— Что вы имеете в виду?
— Конспиративную квартиру, пан сотник.
— Значит, все заранее продумано и даже за меня решено? — скептически улыбнулся Стулка. — Ну так что ж, не будем становиться судьбе наперекор, я готов встретиться с нынешним нашим начальством, Ян. Но, сами понимаете, мне необходимо время, чтобы привести себя в порядок. Хотя бы с полчаса…
— Кто же станет возражать против этого? Одевайтесь, собирайтесь. А чтобы вам не мешать, разрешите мне откланяться. К месту встречи сопровождать вас будет Карел, он во дворе.
— Хорошо, я буду готов через полчаса.
Ровно через полчаса Стулка в самом деле появился на крыльце. Перед ним сразу же из темноты возник Карел.
— Прошу за мной, пан сотник!
Прямо с крыльца они двинулись на грядку, миновали небольшой садик, быстро пересекли соседнюю улочку и снова шмыгнули в какие-то заросли. Плутали за старыми хлевами и стожками сена, продирались через какие-то кустарники, перебрались, топча жесткие стебли крапивы и петровых батогов, через вязкую канаву.
Стулка едва успевал за Карелом и не переставал удивляться, откуда этот располневший горняк успел так изучить в Малине самые глухие закоулки, что ориентируется среди ночи как в собственном доме.
— Ну вот мы и пришли, — промолвил провожатый, когда они приблизились к углу ничем не приметной хатенки под соломенной стрехой, и постучал ручкой нагана в ставню.

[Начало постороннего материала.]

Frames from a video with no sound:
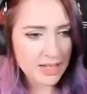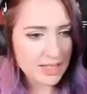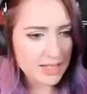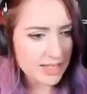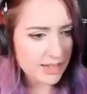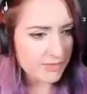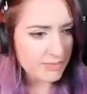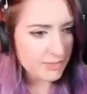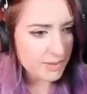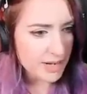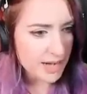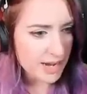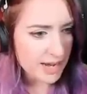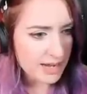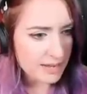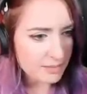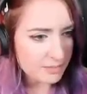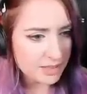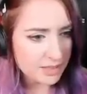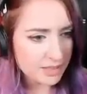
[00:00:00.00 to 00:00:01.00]
7
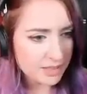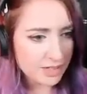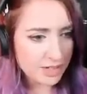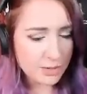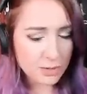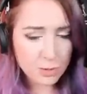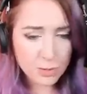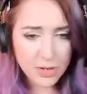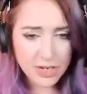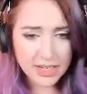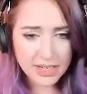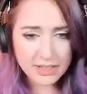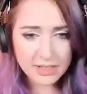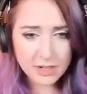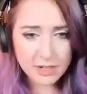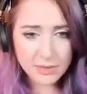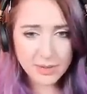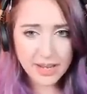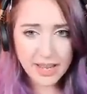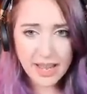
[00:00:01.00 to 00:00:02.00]
p.m. It's
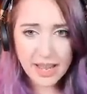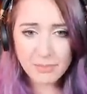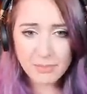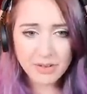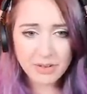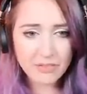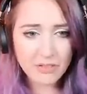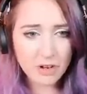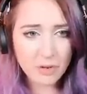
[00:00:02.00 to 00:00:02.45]
2:22 a.m. We've got a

На его стук из тьмы вынырнул надпоручик Шмат. Через темные сени провел сотника в небольшую, еле-еле освещенную лампадкой светлицу с плотно занавешенными домоткаными ряднами окнами и отрекомендовал его партизанскому посланцу, отметив про себя, что Стулка успел побриться и умыться, сменил мундир и до блеска начистил сапоги. И вообще весь как-то изменился, будто очистился, сорвав с себя маску отреченности и пьяного отупения.
— Меня все прозывают Ксендзом, — протянул сотнику руку незнакомец и приязненно улыбнулся. — Можете и вы так величать…
Как ни странно, однако Чеславу Стулке до сих пор ни разу не выпадало видеть живого советского партизана, его знания о народных мстителях не выходили за рамки уличных плакатов и фотоклише, помещаемых в немецких газетах, потому-то все они представлялись ему одичавшими, оборванными, затравленными, непременно угловато-плечистыми, заросшими черной щетиной, опоясанными вдоль и поперек патронташами и обвешанными целым арсеналом оружия звероподобными существами с голодным блеском в глазах. А сейчас перед ним стоял моложавый, подтянутый, интеллигентный на вид человек с умными серыми глазами, высоким лбом, аккуратно зачесанными назад светлыми волосами на красивой голове.